Short Coding ~職人達の技法~

Short Coding ~職人達の技法~

読みました.

まず注意ですが,私のような大学教員からするとこれは授業で学生に薦めるような本ではないです.
この本を読んでプログラミングを勉強しようと思うのは間違っていると思うのでやめましょう.
それよりは,この本は楽しんで読む本です.「こういうことを考える人もいるんだ」とか,「こういうこともできるんだ」ということにすごいと思いながら驚きながら読む本です.

内容ですが個人的には楽しかったです.
プログラミング技法だけにとどまらず,アルゴリズムやデータ構造にも踏み込み,プログラム上の細かなチューニングを必要としているのに設計と実装を出来る限り分離するように努力している文章は読み応えがあります.
ただ,私が理論家だからかもしれないですが,アルゴリズムが正しいかどうかをあまり気にしていない趣きがあるので,その点を気にしているとなかなか読み進められないです.
しかし,先にも書きましたが,この本は楽しんで読む本なので,あまり細かいことに気を取られずに読んだほうがよいと思います.

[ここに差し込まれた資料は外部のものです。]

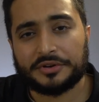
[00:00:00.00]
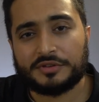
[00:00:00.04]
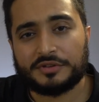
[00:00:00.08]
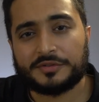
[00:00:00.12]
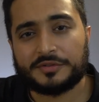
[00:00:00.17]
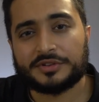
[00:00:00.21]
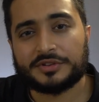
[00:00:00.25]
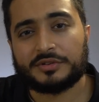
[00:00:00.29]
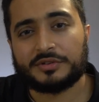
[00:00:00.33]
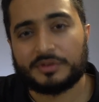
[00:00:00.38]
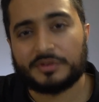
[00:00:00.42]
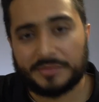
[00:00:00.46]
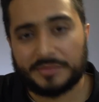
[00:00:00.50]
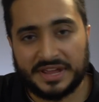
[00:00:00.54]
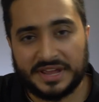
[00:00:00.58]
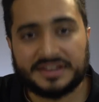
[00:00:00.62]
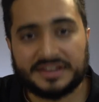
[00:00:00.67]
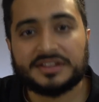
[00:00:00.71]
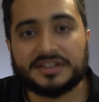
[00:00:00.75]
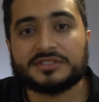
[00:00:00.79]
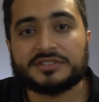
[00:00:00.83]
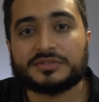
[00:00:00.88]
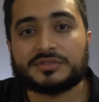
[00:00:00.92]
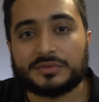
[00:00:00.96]
over the
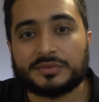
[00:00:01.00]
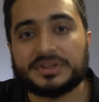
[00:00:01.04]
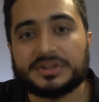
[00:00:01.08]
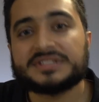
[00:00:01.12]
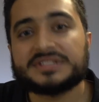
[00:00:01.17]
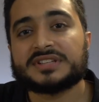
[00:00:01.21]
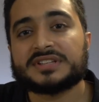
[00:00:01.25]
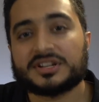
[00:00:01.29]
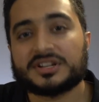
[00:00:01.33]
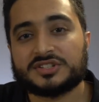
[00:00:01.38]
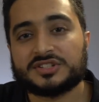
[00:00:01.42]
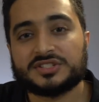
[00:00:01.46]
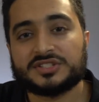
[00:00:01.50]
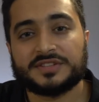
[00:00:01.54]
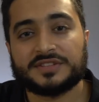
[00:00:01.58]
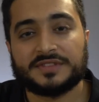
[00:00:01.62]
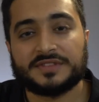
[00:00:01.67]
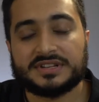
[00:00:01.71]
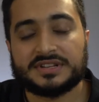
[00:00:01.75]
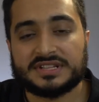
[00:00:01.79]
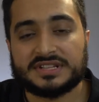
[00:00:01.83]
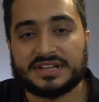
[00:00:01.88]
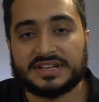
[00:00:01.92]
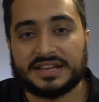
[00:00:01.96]
remaining three sections of the
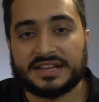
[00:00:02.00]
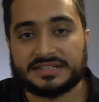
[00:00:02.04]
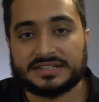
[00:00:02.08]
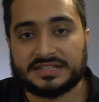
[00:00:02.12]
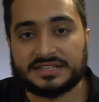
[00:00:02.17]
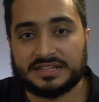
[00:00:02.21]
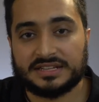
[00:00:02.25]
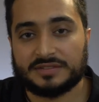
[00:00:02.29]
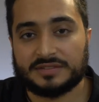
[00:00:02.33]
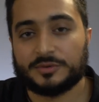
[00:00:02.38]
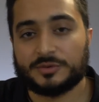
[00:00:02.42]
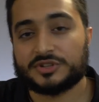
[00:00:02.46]
DAT,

さて,読む順番ですが,第1章を読んでショート・コーディングが何なのか大体理解したら,次に第5章を読んでください.
第5章では著者のショート・コーディングに対する熱い気持ちや基礎となる考え方が述べられています.
そこを理解してから第2章以降を見ないと,単なるプログラミング技法の一覧を見物するだけになってしまうかもしれませんし,そうなってしまえば,著者のメッセージを汲み取ることはできないでしょう.
プログラミングに対するこだわりがある人には (どんなこだわりであるにせよ) お薦めしたい一冊です.